If you’ve been on the internet over the last week or two, you’ve probably gotten a hint of some of the app’s various troubles, as people who would sincerely like a place to connect—not just with Jeremy, but with the inner Renner inside all of us—ran smack into a wall of people who think it is very, very funny that Jeremy Renner has an app. Comedy writer Stefan Heck, writing for our colleagues over at Deadspin, detailed his own trials and travails with the app and its attitudes toward topics like “porno” earlier this week, even as the rest of the internet has dutifully filed in to shoot the fish in a self-selected barrel labeled “People who would willingly download a Jeremy Renner app, and also Jeremy Renner himself.”

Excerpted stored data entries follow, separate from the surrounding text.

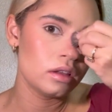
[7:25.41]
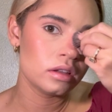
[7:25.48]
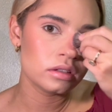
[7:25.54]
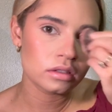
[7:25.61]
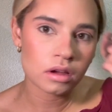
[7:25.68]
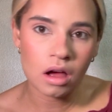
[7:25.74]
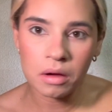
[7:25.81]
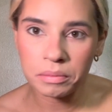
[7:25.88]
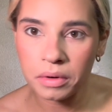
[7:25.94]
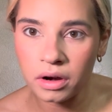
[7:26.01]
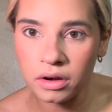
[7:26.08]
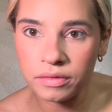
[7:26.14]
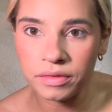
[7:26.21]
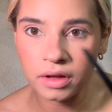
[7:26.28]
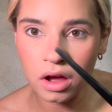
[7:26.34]
top part
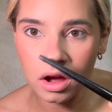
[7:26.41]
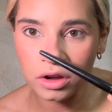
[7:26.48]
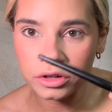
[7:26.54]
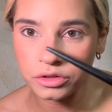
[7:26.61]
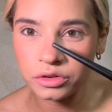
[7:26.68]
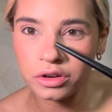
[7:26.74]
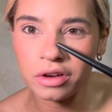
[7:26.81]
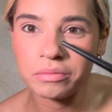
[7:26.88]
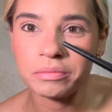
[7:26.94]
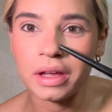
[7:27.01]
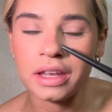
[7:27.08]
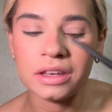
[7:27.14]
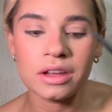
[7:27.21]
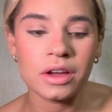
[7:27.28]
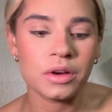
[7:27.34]
of the contour of my
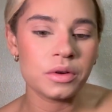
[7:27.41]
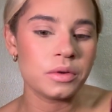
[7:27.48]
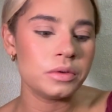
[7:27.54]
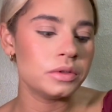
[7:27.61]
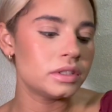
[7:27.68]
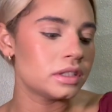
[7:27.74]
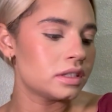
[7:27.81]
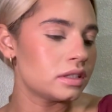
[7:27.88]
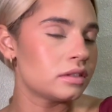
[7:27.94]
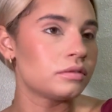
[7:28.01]
nose.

The biggest problem, as far as we can tell, is that the app, when installed, only asks for some personal data and phone access, rather than testing comprehensively for Jeremy Renner fandom. (By, say, hooking would-be users up to a polygraph and asking them if Hawkeye is in their top 20 Avengers, no laughing, please; we would also accept “Hey, what are your top four Bourne movies?” or “Is it cool when it looks like someone has smelled something bad forever, y/n?”) And now the grand mad experiment has come to a tragic close, as a message that’s probably from the actual Jeremy Renner team—although, to be fair there are a lot of DoppelJeremys running around on this thing, CGI arms akimbo—seemed to announce that it was shutting down. (We question the veracity mostly because the message says that the app “literally” jumped the shark, which we can’t imagine is true—although that also seems like the sort of mistake the devs of a Jeremy Renner app might make.)

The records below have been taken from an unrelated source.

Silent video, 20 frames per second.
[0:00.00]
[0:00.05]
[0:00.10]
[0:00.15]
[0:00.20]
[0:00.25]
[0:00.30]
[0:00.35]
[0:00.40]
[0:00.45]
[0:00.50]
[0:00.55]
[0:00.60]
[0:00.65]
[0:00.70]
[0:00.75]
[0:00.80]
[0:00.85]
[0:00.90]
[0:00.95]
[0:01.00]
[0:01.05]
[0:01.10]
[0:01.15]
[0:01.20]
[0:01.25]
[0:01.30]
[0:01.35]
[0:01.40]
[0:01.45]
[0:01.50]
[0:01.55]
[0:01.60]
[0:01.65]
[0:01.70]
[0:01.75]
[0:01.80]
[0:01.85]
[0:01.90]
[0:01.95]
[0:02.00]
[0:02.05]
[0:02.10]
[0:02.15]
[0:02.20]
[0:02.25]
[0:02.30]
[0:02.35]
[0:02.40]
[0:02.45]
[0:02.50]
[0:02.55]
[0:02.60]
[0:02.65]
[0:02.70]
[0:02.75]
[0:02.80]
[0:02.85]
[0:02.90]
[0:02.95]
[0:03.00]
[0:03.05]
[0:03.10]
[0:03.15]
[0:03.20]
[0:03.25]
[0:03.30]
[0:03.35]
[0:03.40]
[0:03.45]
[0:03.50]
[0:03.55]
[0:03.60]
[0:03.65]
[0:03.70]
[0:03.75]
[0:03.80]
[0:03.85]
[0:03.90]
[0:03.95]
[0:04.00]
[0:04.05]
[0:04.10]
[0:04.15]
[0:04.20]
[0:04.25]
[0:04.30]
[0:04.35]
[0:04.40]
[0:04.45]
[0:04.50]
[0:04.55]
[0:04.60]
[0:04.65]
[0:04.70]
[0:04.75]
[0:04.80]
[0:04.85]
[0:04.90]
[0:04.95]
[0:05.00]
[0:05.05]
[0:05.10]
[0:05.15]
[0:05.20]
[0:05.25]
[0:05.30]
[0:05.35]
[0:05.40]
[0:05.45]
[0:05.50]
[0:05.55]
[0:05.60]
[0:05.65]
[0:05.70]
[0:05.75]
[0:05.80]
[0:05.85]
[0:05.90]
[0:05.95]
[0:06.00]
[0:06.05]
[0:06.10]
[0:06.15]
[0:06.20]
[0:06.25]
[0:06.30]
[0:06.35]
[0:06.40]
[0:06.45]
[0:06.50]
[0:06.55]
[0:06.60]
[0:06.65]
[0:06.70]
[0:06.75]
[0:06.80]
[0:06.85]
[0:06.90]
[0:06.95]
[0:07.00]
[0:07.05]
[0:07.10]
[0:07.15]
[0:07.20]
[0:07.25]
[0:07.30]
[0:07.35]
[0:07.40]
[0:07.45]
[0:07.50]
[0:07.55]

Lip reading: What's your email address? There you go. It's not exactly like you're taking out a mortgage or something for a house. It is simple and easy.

As noted by The Ringer, this isn’t actually the first time the Jeremy Renner app—and boy, are we looking forward to never having to type that three-word-phrase ever again as soon as we hit publish on this thing—has undergone the heavy footfall of cinema’s second-favorite Hansel; the app has been wiped and relaunched at least once and possibly more in the past, scouring it clean of the accumulated wreckage of disappointed Renner-heads. (That Ringer article is worth reading if you really don’t want to feel good about any aspect of the human race today, by the way; accusations of “infiltration,” bullying, and manipulation have apparently been rampant in this so-called digital utopia from the start.)

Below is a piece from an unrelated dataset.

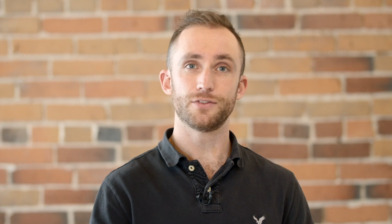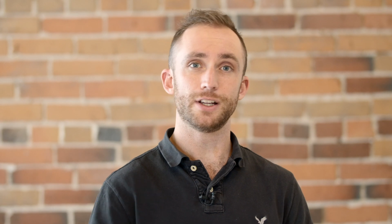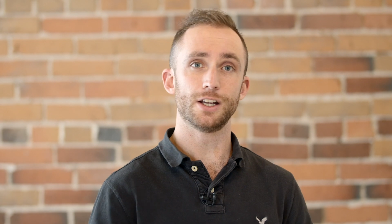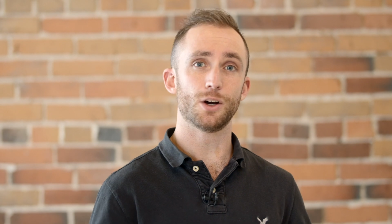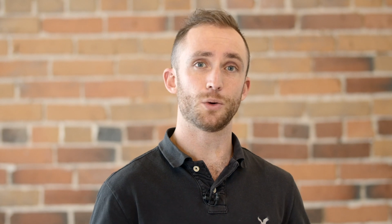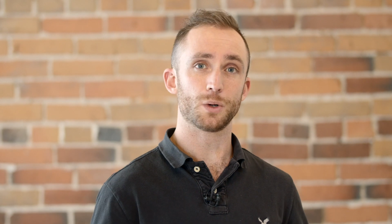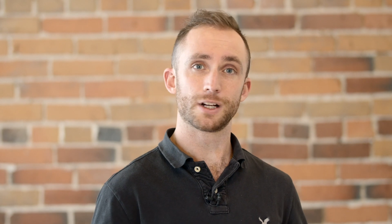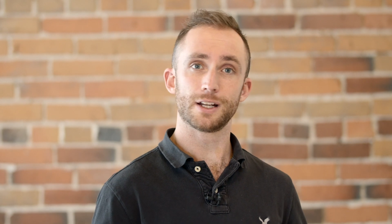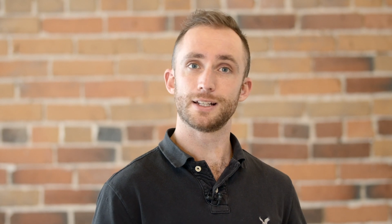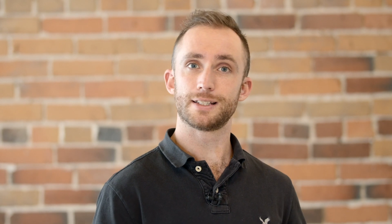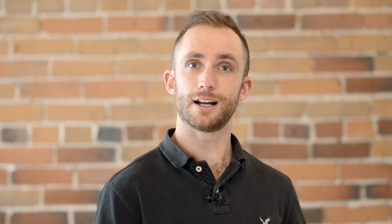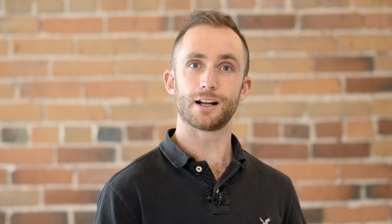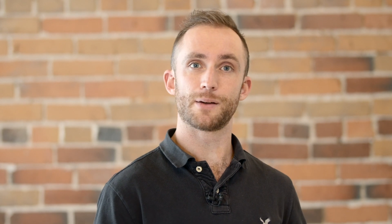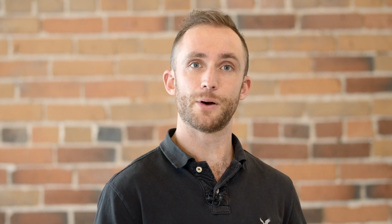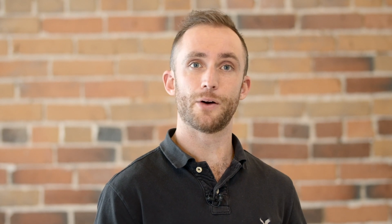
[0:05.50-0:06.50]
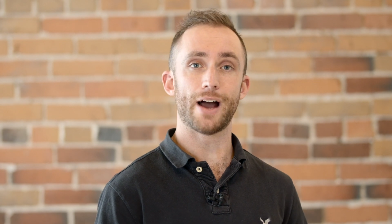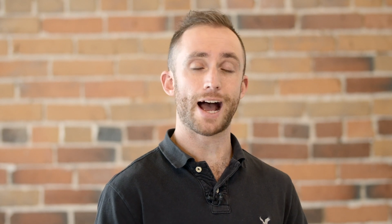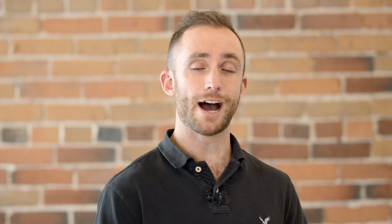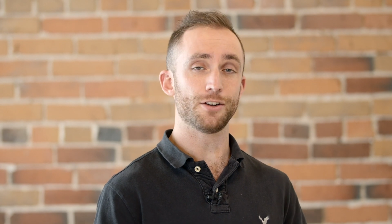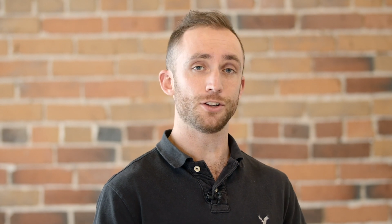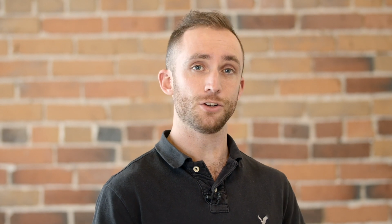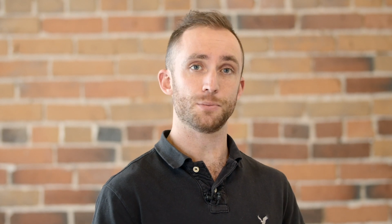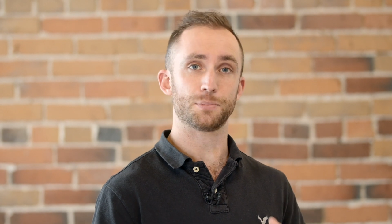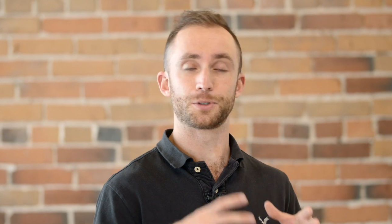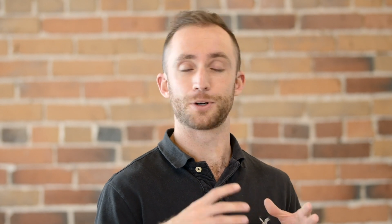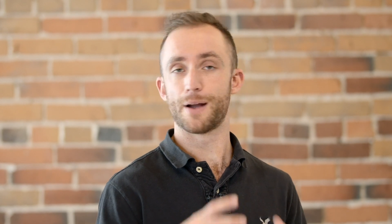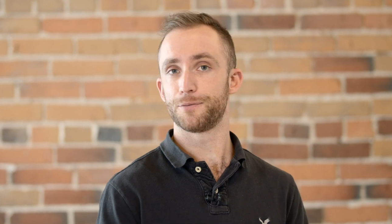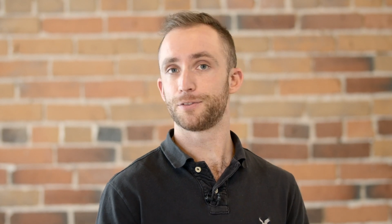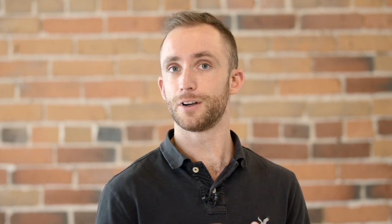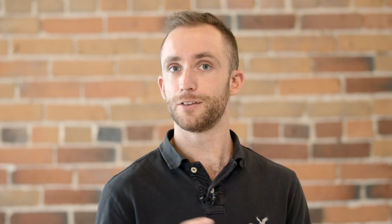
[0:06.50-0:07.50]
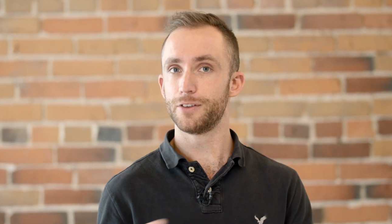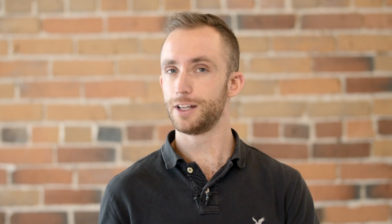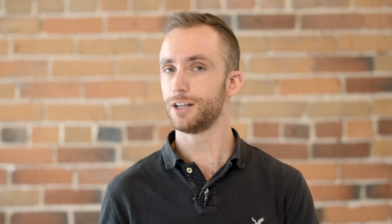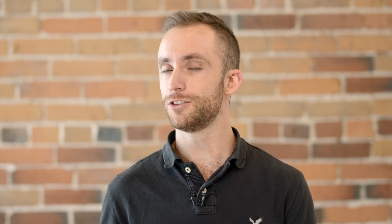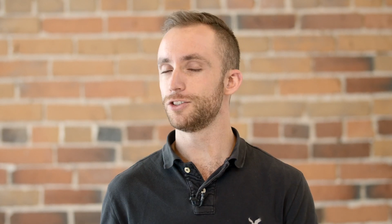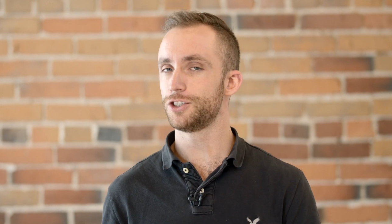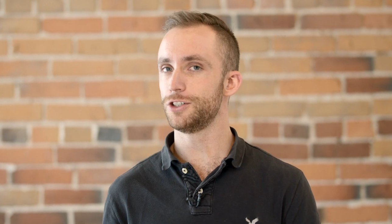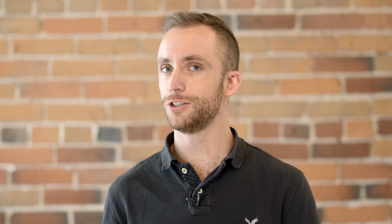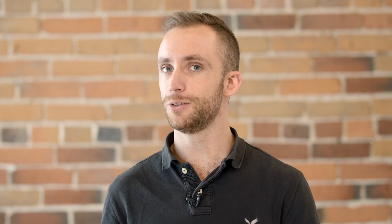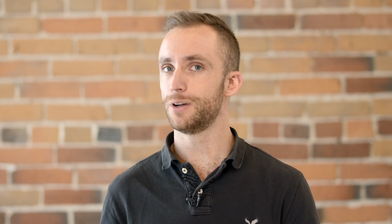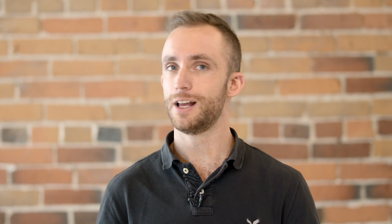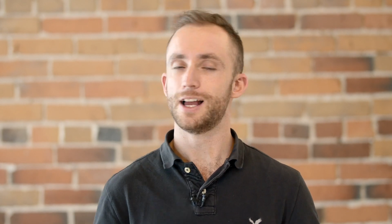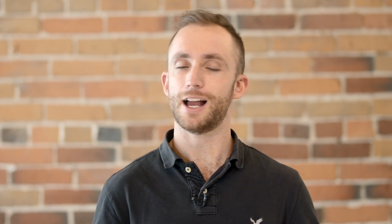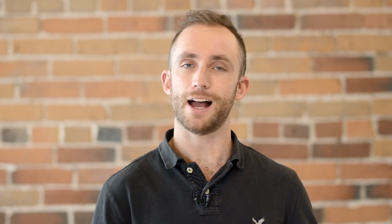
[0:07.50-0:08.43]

video, we're going to talk about how to prep for a video shoot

It’s possible that we, as a people, just aren’t ready for the burden and power of a Jeremy Renner app; that no soul, when placed in the crucible of such untapped ambition, can help but wither under its slightly-too-closed-eye gaze. It doesn’t help that Renner feels like the perfect victim/prophet for this kind of online fascination, possessed as he is of the sort of self-seriousness that plants a big ol’ Hawkeye-style bullseye on his back for the more irony-drenched aspects of the internet to come and feast. But now, the buffet is closed; the trolls will presumably have to migrate over to the Dominic Monaghan app—which, like the Renner app, and more than a hundred other similar vanity programs, is run by a company called escapex—instead. Still, we did it to ourselves: We won’t have Jeremy Renner to kick around any more, except for his music career, which also seems kind of bad.